One of my favorite places to visit in that area is Thurmond - an old railroad town in the New River Gorge. In its heyday, it was a bustling railroad town, and quite a vice-filled place. It’s a ghost town now, mostly. Fewer than ten people still live there, but there’s a railroad station run by the National Park Service that serves mostly as a historic site, with interesting displays on life in railroad and coal towns. As a history buff, you’d probably love it. (The 1987 movie Matewan featuring James Earl Jones and Chris Cooper was filmed mostly in Thurmond - if you haven’t seen it, I recommend it heartily.) Stop in Fayetteville and ask for directions. It’s about 30 minutes down a nice windy road.

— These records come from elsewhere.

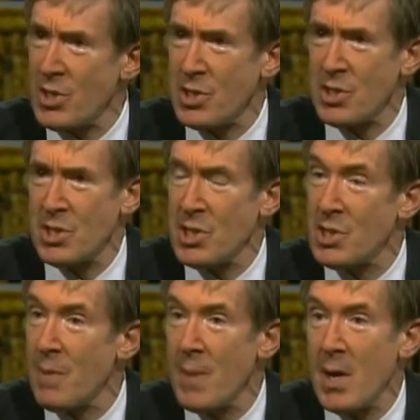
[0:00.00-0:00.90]

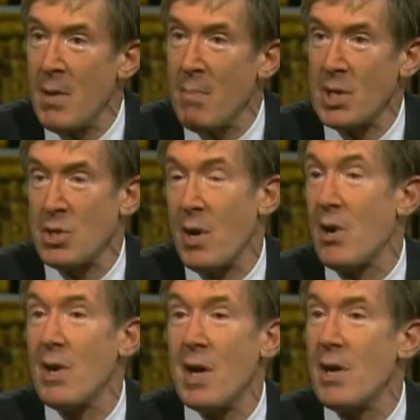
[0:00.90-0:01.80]
efficiencies, much
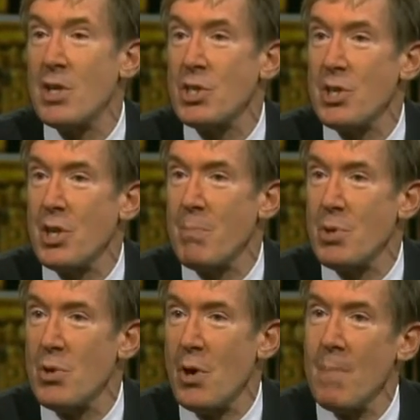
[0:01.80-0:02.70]
greater. In addition, the
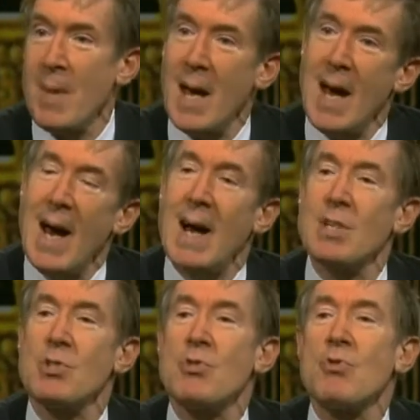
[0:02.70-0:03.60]
computer
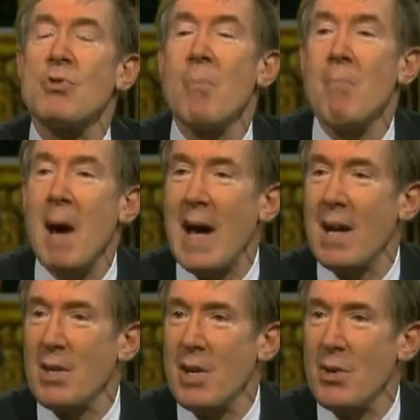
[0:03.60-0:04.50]
has
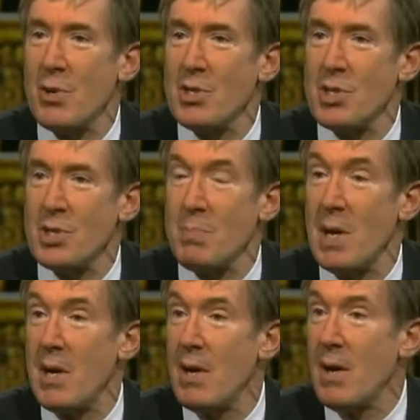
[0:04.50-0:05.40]
dramatically increased the
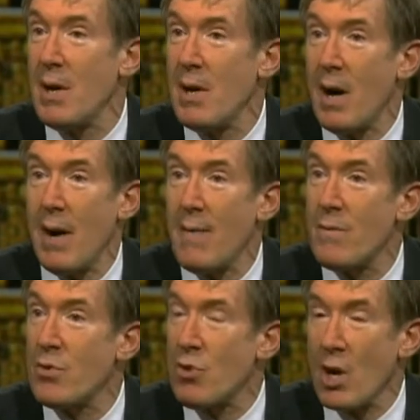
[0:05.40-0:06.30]
speed
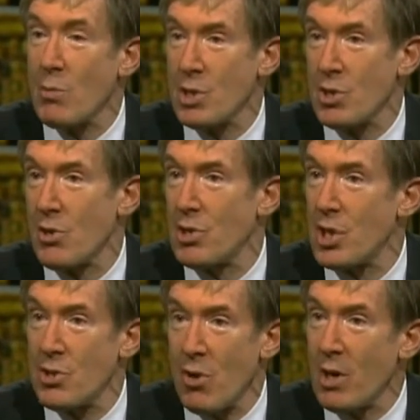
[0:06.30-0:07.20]
of drug research
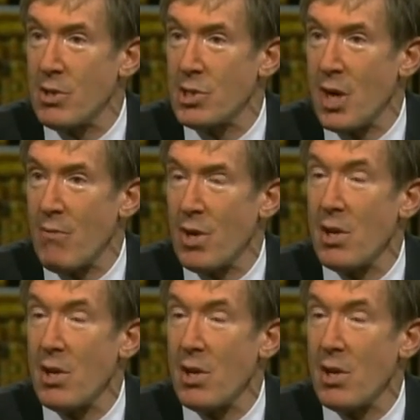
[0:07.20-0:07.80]
and drug discovery.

And if you’re feeling adventurous, plan to go Whitewater rafting down the New or Gauley River.
Oh, and back in Fayetteville, as for historic-type lodging, there’s always the White Horse Bed and Breakfast.
The capitol building in Charleston is beautiful. And the cultural center used to be worth a visit – I went there many many times through my childhood and teen years. Looking at their web site, it looks like they still might be worth a visit for a history buff.
More info than you were probably looking for, but I have some pride in my home state - and especially the southern part of it.
If you do any of these things, let me know how you liked it! No pressure.